SEC Chairwoman Mary L. Schapiro said the agency was “making progress” in its ongoing review of the market turmoil of May 6, when the Dow Jones industrial average plummeted 700 points in just 15 minutes.

Schapiro last month proposed changes to stem future nose dives, most notably a temporary plan for a circuit-breaker mechanism that would halt trading for five minutes in all shares of companies in the Standard & Poor’s 500 index should any single stock price change at least 10% during a five-minute period.

The New York Stock Exchange has circuit breakers that halt all trading based on swings in the Dow itself, not individual stocks, but last month’s market plunge was not deep enough to trigger those protections.

Panelists at the SEC’s daylong forum on financial market structure issues generally agreed that Schapiro’s circuit-breaker proposal would help stop a similar plunge from getting out of control.

“We think it is important to require a timeout to let investors become calm in times of stress,” said Gus Sauter, chief investment officer at Vanguard Group.

The proposal is expected to be approved soon by the full commission and would take effect June 14. It would remain in effect until Dec. 10, when the SEC would make adjustments and potentially expand it to other stocks.

But several participants warned that super-fast, computerized high-frequency trading and the increasing number of electronic exchanges still threaten to undermine market stability.

Though there was a consensus that technological advances, including computerized trading, have benefited investors by lowering transaction costs, panelists clashed on the value of high-frequency trading and its role in last month’s market plunge.

“The clear culprit was the commitment to high speed, whether it made sense or not,” said Richard Rosenblatt, chief executive of Rosenblatt Securities, who has been a trader for 40 years.

He said the May 6 crash “was embarrassing, it shook confidence in our markets, and it was avoidable.”

Michael Goldstein, a finance professor at Babson College, said stock trades were now taking place in microseconds.

“There is speed that’s too fast and right now we’re at it,” he said. “Like our highways have a minimum speed and maximum speed, maybe it’s time for our highways in trading to have a minimum speed and a maximum speed as well.”

But executives for two high-frequency-trading firms — Getco and RGM Advisors — warned that limiting speed and technology would stifle innovation.
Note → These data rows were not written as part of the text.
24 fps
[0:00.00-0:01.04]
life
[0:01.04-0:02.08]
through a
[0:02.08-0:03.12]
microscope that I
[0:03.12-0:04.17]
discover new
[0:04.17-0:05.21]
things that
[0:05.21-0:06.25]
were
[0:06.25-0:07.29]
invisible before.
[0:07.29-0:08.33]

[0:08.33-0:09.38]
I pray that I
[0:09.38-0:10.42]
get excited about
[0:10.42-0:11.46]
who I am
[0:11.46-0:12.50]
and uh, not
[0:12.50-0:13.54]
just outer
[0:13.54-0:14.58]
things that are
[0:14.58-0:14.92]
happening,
They said fast, automated trading has helped lower the range between selling and buying bids in the markets, helping investors get more accurate prices.
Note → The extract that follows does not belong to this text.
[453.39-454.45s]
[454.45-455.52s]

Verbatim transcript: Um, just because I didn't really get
And Terrence Hendershott, an expert on market technology at the Haas School of Business at UC Berkeley, said there was no evidence that high-frequency traders “do anything bad.”

Wednesday’s forum was scheduled two months ago as the SEC had been soliciting public comment since January on ways to improve the structure of financial markets. The May 6 market plunge added urgency to those efforts.
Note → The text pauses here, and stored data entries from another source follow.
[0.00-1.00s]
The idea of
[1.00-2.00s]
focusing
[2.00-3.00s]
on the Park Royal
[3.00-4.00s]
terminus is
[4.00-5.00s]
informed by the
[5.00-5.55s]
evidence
Sen. Ted Kaufman (D-Del.) and SEC Commissioner Luis A. Aguilar, a Democrat, criticized the panel as being dominated by representatives of the financial services industry.

“The American public need to be assured that the foxes are not the primary consultants in how to build the henhouse,” said Aguilar, who urged the SEC staff to seek out more diverse input, including from those representing retail investors.